S. pneumoniae (old name was Diplococcus pneumoniae or pneumococcus) – cause 60 – 70 % of all bacterial pneumonias. Must be encapsulated to be pathogenic (S strains have smooth colonies), which makes them resistant to phagocytosis. R (rough) strains are not virulent because phagocytic cells rapidly kill them. Often get disease after come down with other infection, especially flu. May be from endogenous flora in nasopharynx or from a carrier. IN children this organism is the major cause of otitis media (they have short eustachian tubes and organism can more easily get into their middle ear), which is probably the major cause of medical problems in young children.
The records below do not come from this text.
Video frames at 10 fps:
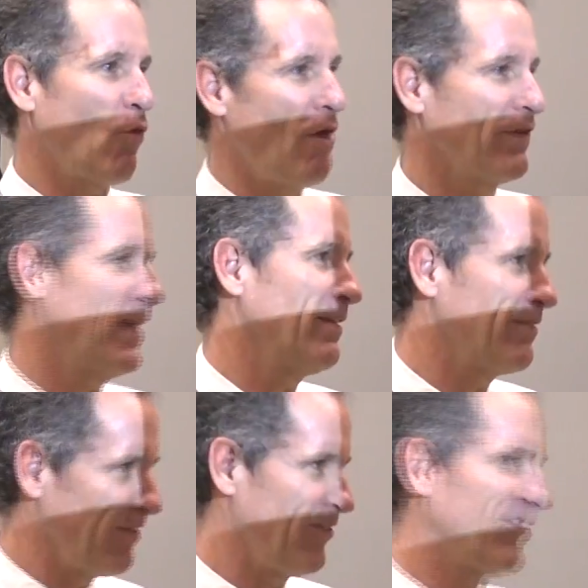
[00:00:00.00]
12
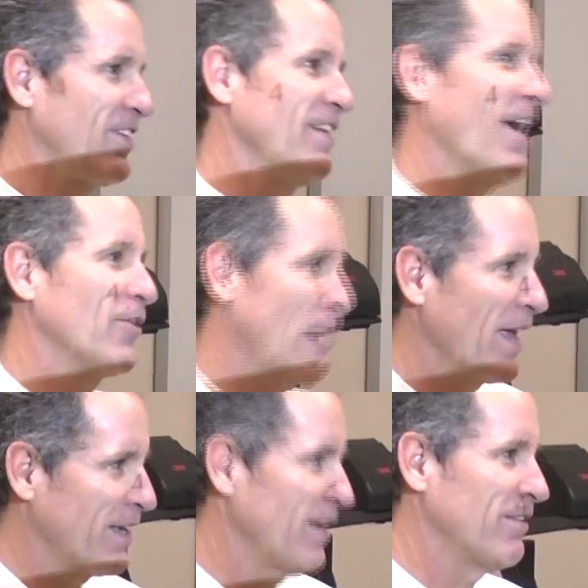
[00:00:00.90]
kids and 69
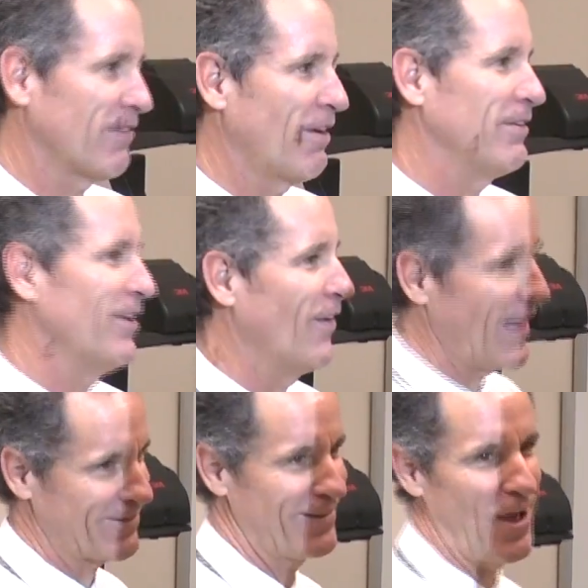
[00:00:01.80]
grandkids. That, you know,
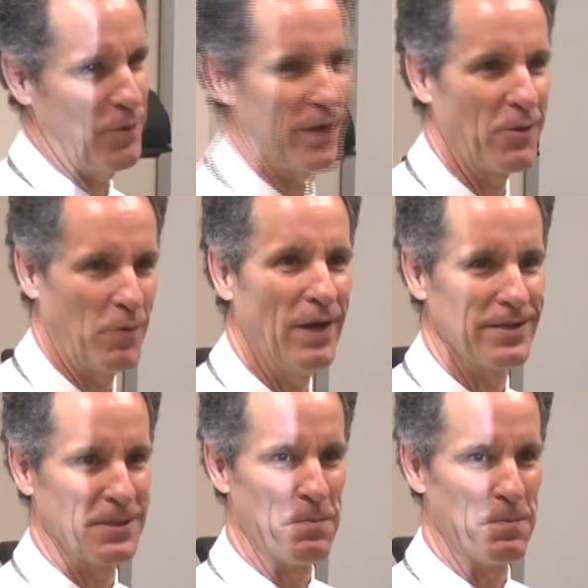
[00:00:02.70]
that's not what I want.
Immunizations – none available at present for group A. Clinical trials are underway for a vaccine for S. mutans (to prevent tooth decay). Do have effective vaccines available for S. pneumoniae that are used primarily for elderly and others at high-risk for pneumonia.
Chemotherapy – in general, penicillins are the drug of choice. Drug-resistant strains are becoming more prevalent, which could be a major public health problem in the future.